🤖 AI Summary
To address the challenge of balancing reconstruction quality and real-time performance for mobile autonomous aerial robots in dynamic scenes, this paper proposes a point-of-interest (PoI)-oriented coarse-to-fine Gaussian lattice reconstruction framework. Methodologically, it introduces a novel synergistic mechanism of semantic Gaussian point editing and color-feature filtering, enabling early-stage separation of regions of interest during training; further integrated with semantic-enhanced Gaussian representation, incremental learning, and coarse-grained semantic initialization, it supports object-level fine-grained reconstruction. The key contribution is the first realization of stage-wise semantic-aware Gaussian acceleration, significantly reducing full-scene optimization overhead. Evaluated on the SCRREAM and NeRDS 360 datasets, our method achieves training time reduced to under 72% of state-of-the-art approaches, PSNR improvement of 1.8 dB in novel-view synthesis, and a 4.3% gain in PoI reconstruction IoU.
📝 Abstract
Mobile reconstruction for autonomous aerial robotics holds strong potential for critical applications such as tele-guidance and disaster response. These tasks demand both accurate 3D reconstruction and fast scene processing. Instead of reconstructing the entire scene in detail, it is often more efficient to focus on specific objects, i.e., points of interest (PoIs). Mobile robots equipped with advanced sensing can usually detect these early during data acquisition or preliminary analysis, reducing the need for full-scene optimization. Gaussian Splatting (GS) has recently shown promise in delivering high-quality novel view synthesis and 3D representation by an incremental learning process. Extending GS with scene editing, semantics adds useful per-splat features to isolate objects effectively.
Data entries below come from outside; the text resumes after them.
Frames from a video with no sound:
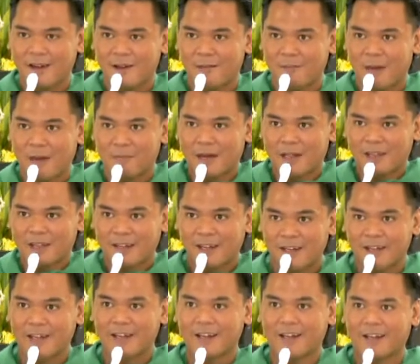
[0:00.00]
may
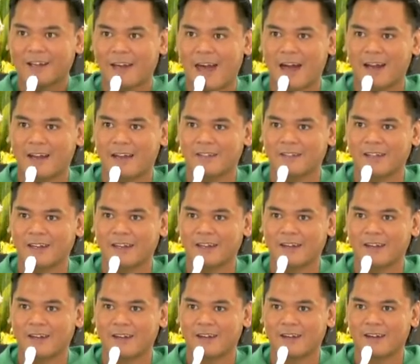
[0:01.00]
material
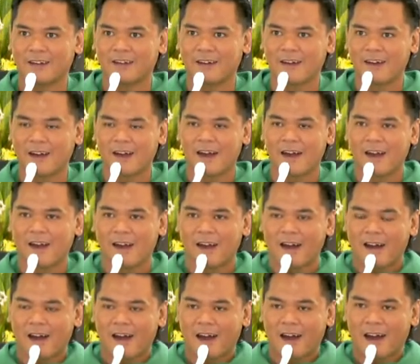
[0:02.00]
reality,
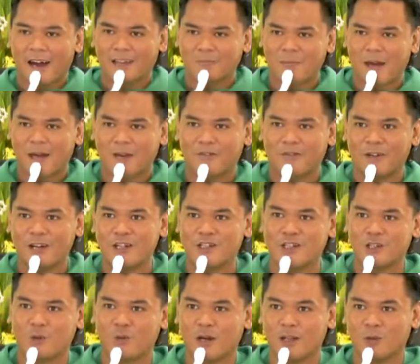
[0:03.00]
at may
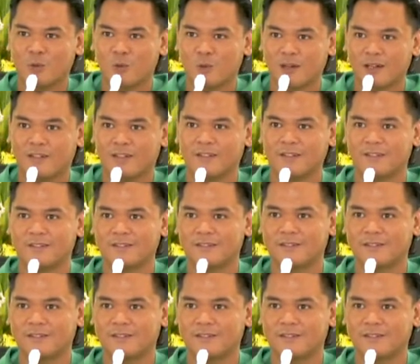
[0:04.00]
virtual world.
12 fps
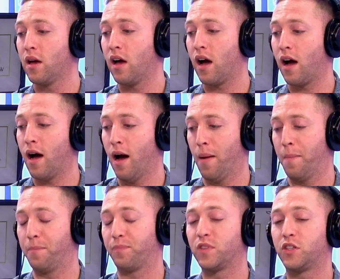
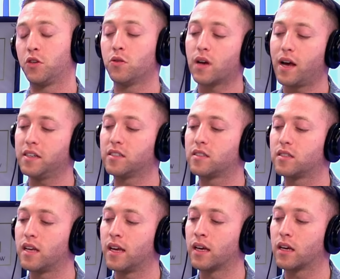Mm-hmm. Do you guys
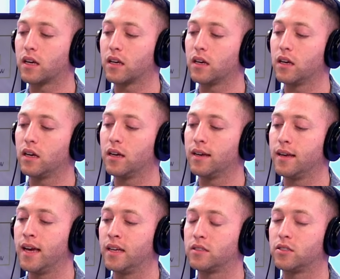think
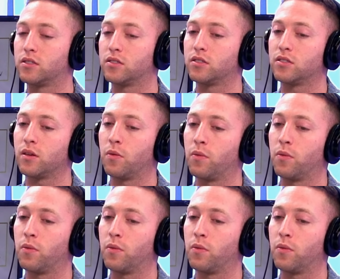it's...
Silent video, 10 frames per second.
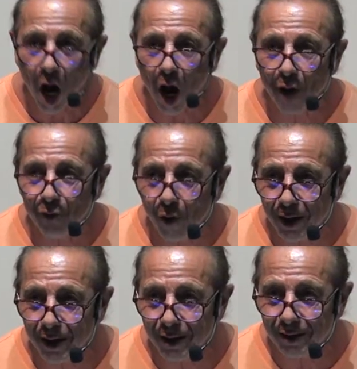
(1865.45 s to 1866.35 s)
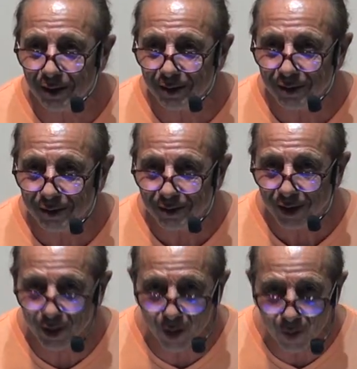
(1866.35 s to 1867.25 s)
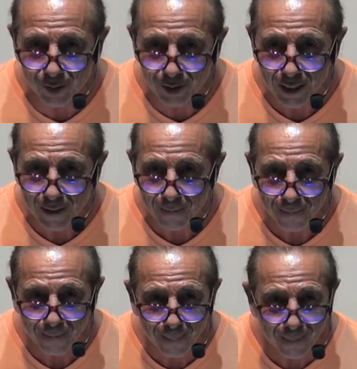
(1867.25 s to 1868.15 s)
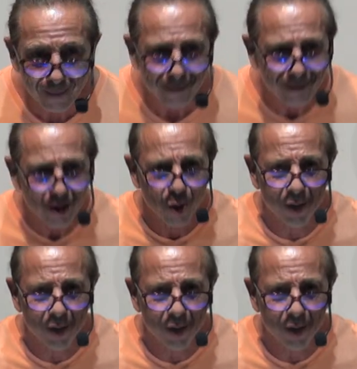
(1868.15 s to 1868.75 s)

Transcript: Avoid it. Hello? Who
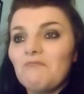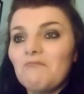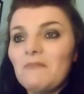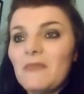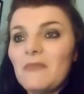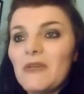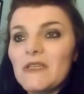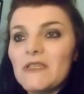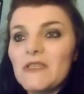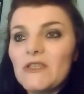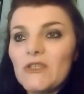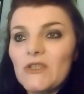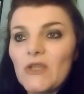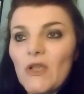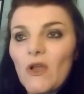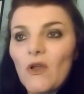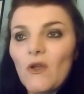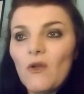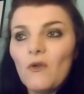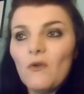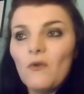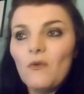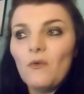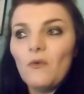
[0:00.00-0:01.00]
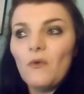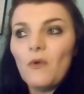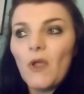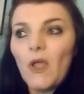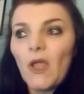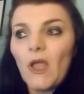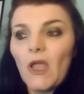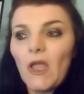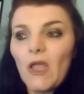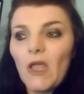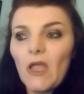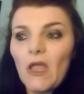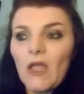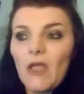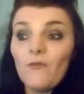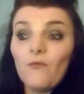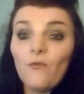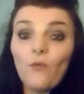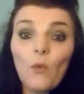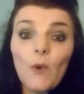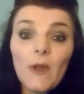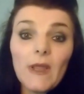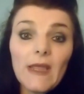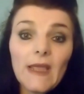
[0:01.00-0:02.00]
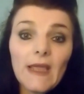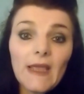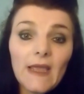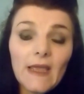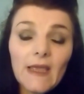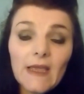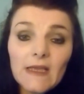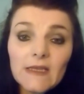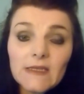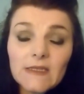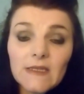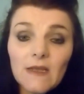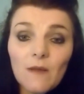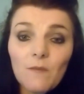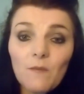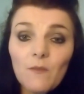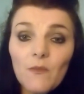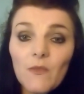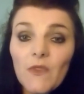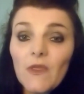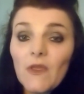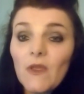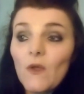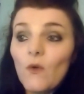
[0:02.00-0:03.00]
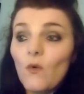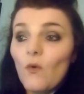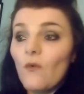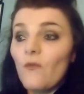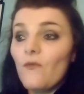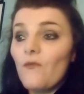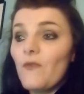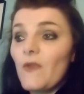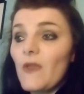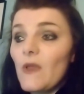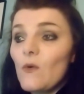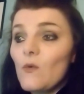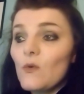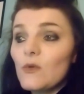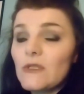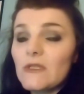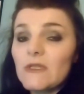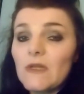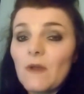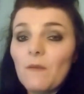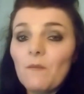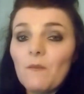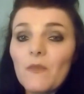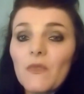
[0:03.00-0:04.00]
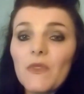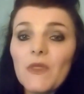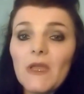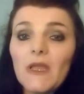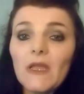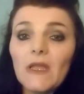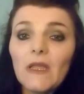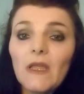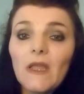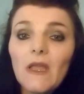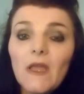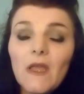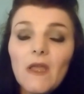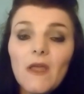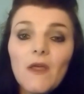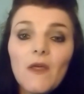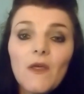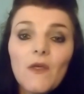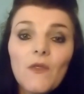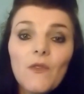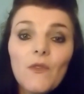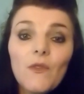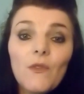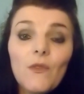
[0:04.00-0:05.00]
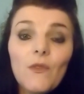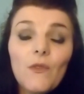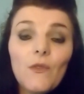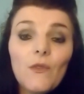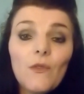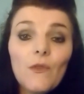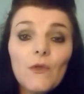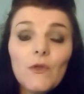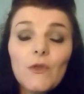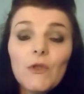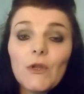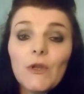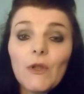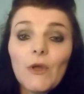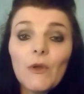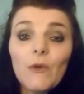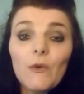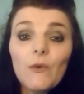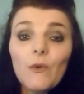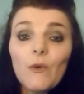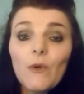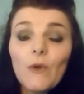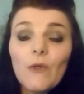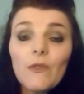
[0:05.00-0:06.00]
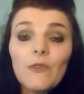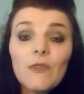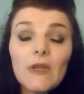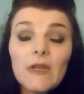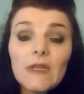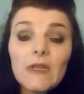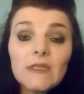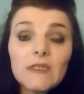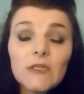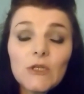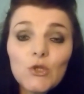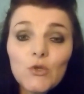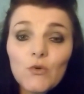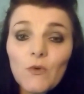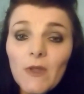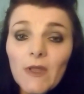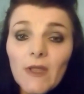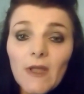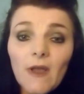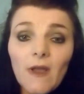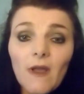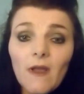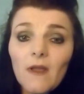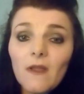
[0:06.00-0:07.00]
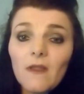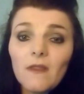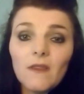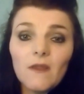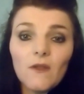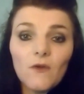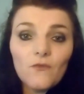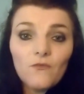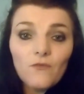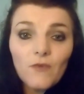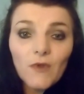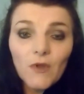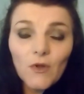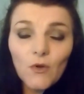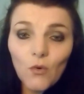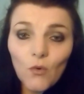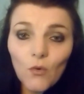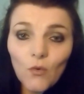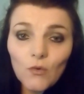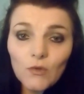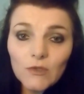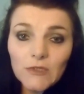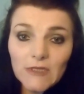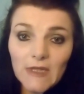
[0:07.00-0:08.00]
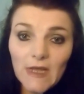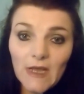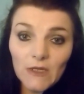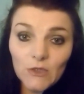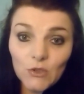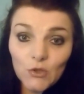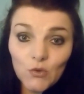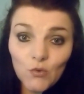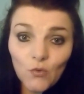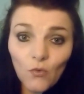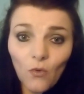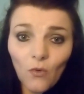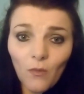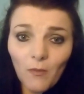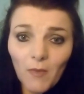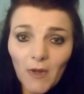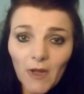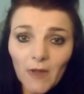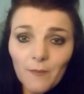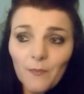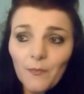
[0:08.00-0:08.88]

So if we hear something or feel something, that is a trigger and that recalls that trauma,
Semantic 3D Gaussian editing can already be achieved before the full training cycle is completed, reducing the overall training time. Moreover, the semantically relevant area, the PoI, is usually already known during capturing. To balance high-quality reconstruction with reduced training time, we propose CoRe-GS. We first generate a coarse segmentation-ready scene with semantic GS and then refine it for the semantic object using our novel color-based effective filtering for effective object isolation. This is speeding up the training process to be about a quarter less than a full training cycle for semantic GS. We evaluate our approach on two datasets, SCRREAM (real-world, outdoor) and NeRDS 360 (synthetic, indoor), showing reduced runtime and higher novel-view-synthesis quality.